= Oremus =

Invitation to pray in some Christian churches

Oremus (Latin: "Let us pray") is the invitation to pray, said before short prayers in the Catholic Mass the Anglican and Episcopalian Holy Eucharist and Divine Offices, and the Lutheran Divine Service, as well as other Western Christian liturgies.

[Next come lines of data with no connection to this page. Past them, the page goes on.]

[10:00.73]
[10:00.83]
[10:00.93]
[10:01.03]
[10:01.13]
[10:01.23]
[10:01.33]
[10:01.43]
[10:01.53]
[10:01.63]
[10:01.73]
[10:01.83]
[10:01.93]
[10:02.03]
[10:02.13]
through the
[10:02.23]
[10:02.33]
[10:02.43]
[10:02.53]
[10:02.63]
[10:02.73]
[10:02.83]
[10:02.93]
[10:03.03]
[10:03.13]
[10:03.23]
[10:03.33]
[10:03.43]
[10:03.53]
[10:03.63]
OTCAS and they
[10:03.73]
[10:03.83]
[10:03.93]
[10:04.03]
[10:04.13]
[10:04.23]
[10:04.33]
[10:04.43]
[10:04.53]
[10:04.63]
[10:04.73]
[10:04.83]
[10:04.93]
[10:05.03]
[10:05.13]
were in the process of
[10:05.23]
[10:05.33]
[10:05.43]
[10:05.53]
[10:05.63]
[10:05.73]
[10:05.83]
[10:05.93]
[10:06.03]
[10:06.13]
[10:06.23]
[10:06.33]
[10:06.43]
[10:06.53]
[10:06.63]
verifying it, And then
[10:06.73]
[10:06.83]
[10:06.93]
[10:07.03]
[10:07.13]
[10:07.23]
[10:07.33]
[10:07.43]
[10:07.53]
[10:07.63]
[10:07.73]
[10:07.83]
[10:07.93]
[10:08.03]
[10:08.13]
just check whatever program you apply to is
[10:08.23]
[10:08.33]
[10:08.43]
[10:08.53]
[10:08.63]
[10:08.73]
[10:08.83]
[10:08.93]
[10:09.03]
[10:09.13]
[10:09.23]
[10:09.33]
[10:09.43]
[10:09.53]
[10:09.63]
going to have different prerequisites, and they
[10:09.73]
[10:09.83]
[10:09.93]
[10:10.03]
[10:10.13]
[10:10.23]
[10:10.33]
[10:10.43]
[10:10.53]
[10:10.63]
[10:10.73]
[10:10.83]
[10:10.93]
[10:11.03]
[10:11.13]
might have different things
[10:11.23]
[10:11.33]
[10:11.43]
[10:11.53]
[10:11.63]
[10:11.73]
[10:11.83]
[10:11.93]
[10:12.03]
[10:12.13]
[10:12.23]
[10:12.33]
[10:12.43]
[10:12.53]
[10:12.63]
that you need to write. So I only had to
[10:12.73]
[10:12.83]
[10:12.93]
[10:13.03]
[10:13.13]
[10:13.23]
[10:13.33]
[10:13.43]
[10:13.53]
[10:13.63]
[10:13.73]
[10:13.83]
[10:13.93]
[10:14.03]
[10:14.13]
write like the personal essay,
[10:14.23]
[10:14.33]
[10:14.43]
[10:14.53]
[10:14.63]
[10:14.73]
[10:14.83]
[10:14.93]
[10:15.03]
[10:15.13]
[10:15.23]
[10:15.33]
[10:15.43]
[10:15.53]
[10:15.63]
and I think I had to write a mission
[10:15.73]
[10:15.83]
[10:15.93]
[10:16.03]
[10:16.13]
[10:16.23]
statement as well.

It is used as a single exclamation in the East (in the rites of the Assyrian and Syriac Orthodox churches), denoting the imperative "Pray" or "Stand for prayer" (in the Coptic Church); most commonly, however with a further determination, "Let us pray to the Lord" (τοῦ Κυρίου δεηθῶμεν, used throughout the Byzantine Rite, where the laity replies with Kyrie Eleison before the priest recites the prayer), and so on. Louis Duchesne thought that the Gallican Collects were also introduced by the word "Oremus" ("Origines du Culte", Paris, 1898, 103). That was not the case in the Mozarabic Rite, where the celebrant uses the word only twice, before the Agios and Pater noster.

Oremus is said (or sung) in the Roman Rite, the Anglican/Episcopal rite, and Lutheran Rite before all separate collects in the Mass, Office, or on other occasions (but several collects may be joined with one Oremus). It is also used before the Post-Communion, the offertory, and before the introduction to the Pater noster and other short prayers (e.g., Aufer a nobis) in the form of collects.

It appears that the Oremus did not originally apply to the prayer that now follows it. It is thought that it was once an invitation to private prayer, very likely with further direction as to the object, as is now the case in the liturgy for Good Friday (Oremus pro ecclesia sancta Dei). The deacon then said: Flectamus genua ("let us kneel"), and all knelt in silent prayer. After a time the people were told to stand up (Levate), and finally the celebrant collected all the petitions in one short sentence said aloud (hence, the collect).